» **TASK BRIEF**: Reproduce the listing in full, pictures excluded.
══════════════════════════════
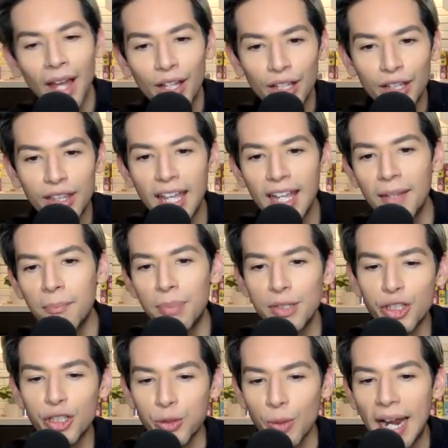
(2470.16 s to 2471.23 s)
they
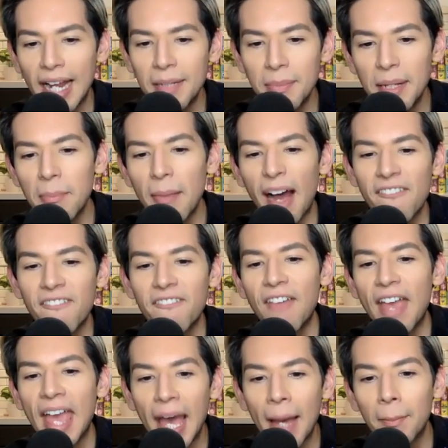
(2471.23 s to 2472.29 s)
betrayed me, my
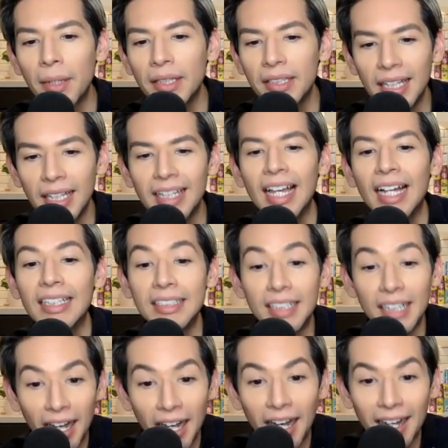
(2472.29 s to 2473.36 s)
family. Yeah,
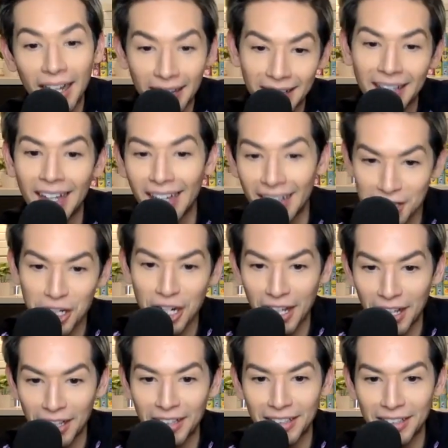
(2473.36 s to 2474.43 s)
duh. Yeah,
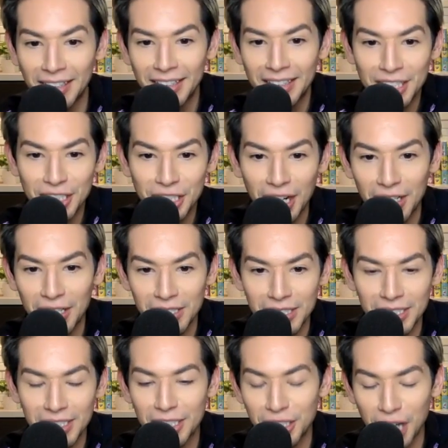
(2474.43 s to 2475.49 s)
shell,
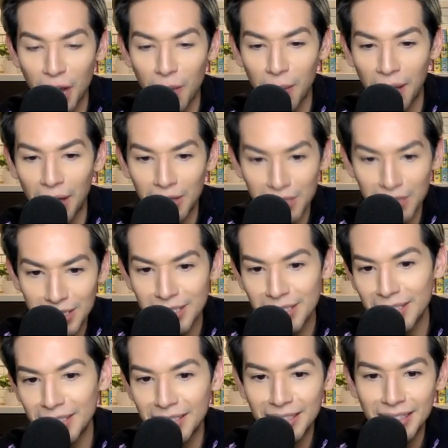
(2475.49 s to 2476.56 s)
shells, shell bells.
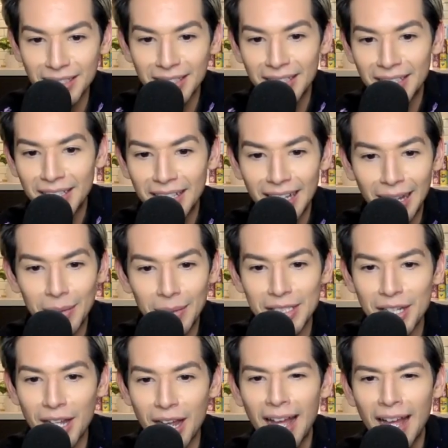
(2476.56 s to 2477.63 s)
It was
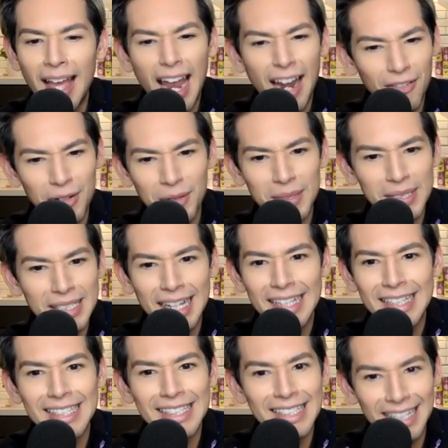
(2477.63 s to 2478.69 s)
not. Everyone was
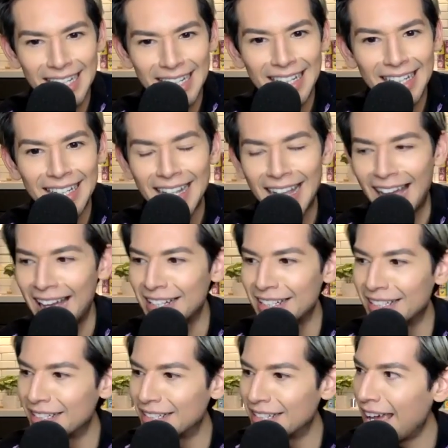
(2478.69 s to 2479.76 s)
saying Siggy
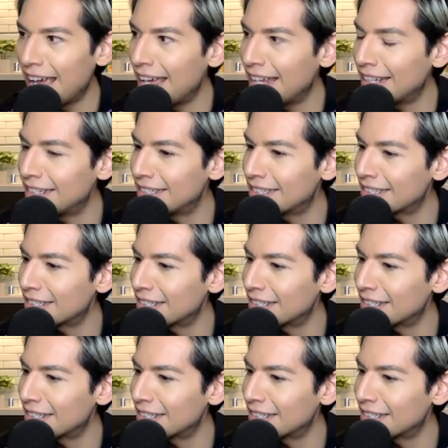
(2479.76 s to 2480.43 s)
and and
══════════════════════════════
» **RESULT OF THE TASK**:
(2470.16 s to 2471.23 s)
they
(2471.23 s to 2472.29 s)
betrayed me, my
(2472.29 s to 2473.36 s)
family. Yeah,
(2473.36 s to 2474.43 s)
duh. Yeah,
(2474.43 s to 2475.49 s)
shell,
(2475.49 s to 2476.56 s)
shells, shell bells.
(2476.56 s to 2477.63 s)
It was
(2477.63 s to 2478.69 s)
not. Everyone was
(2478.69 s to 2479.76 s)
saying Siggy
(2479.76 s to 2480.43 s)
and and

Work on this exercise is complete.